Oil on cast iron pans is not for preventing rust, it's for seasoning - the heat polymerizes the oil and creates a nonstick layer bound to the pan. That's why you don't put oil on the whole pan, just the part you actually cook food on. If you try to oil your meat grinder, it's not going to be bound to it, and you'll just have an oily grinder that gets oil on everything it touches.

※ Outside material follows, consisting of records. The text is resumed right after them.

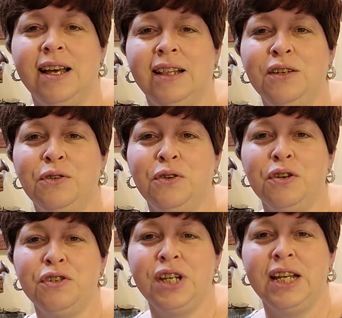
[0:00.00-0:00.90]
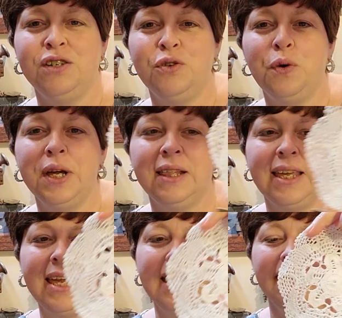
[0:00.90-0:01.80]
a little crocheted
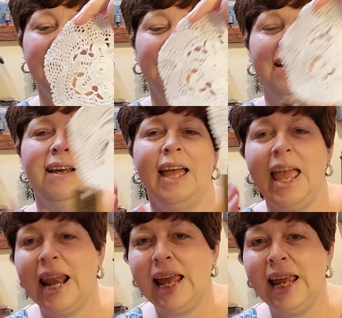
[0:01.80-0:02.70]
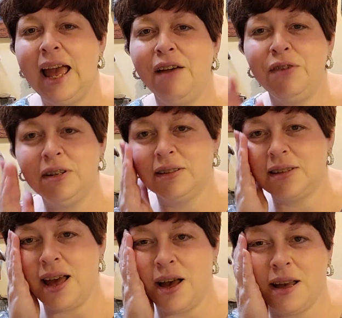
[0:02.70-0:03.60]
doily, and I haven't
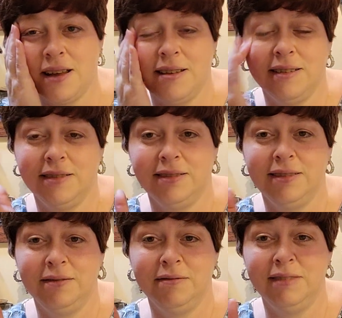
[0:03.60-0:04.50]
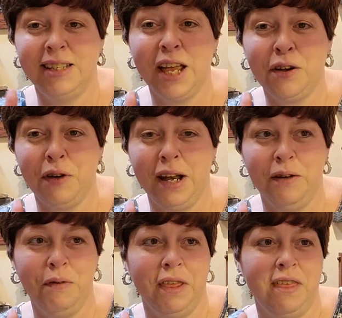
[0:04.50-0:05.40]
decorated
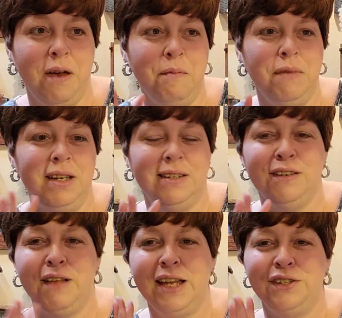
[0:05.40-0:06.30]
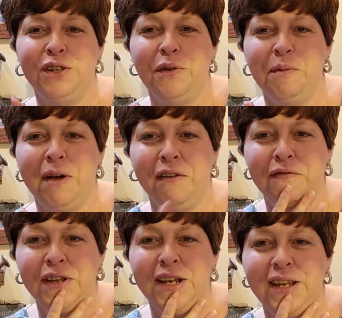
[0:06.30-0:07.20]
with them until I showed them on a
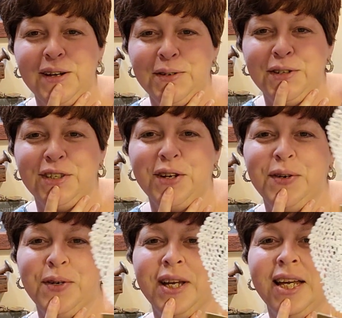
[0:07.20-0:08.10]
video, so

  • So is there no alternative? The problem is I don't know where to buy food grade silicone so I ordered it from LEM and I've already washed the parts. Should I even worry about rust after one wash and dry?
    – Robert
    Feb 11 '13 at 2:13
  • if your worried about rust, store the parts in a big bag of rice and it will soak up all the available moisture. I do this with my grinding blade and stand mixer parts.
    – Brendan
    Feb 11 '13 at 18:04
  • @Robert No, stainless steel doesn't really rust (that's why it's called stainless), so I don't really see why you'd need to. I also assumed from the question that it was talking about spraying the whole thing, not just a couple parts - if it's a few odd pieces (say, the cutting blades) then sure, you can put some oil on them, and it won't be a huge mess.
    – Cascabel
    Feb 11 '13 at 19:28

the blade and plates are usually not stainless even if the rest of the unit is. I always figured it was because stainless (while harder and better and holding an edge) is somewhat brittle and could flake off from bits of bone. just a thought though.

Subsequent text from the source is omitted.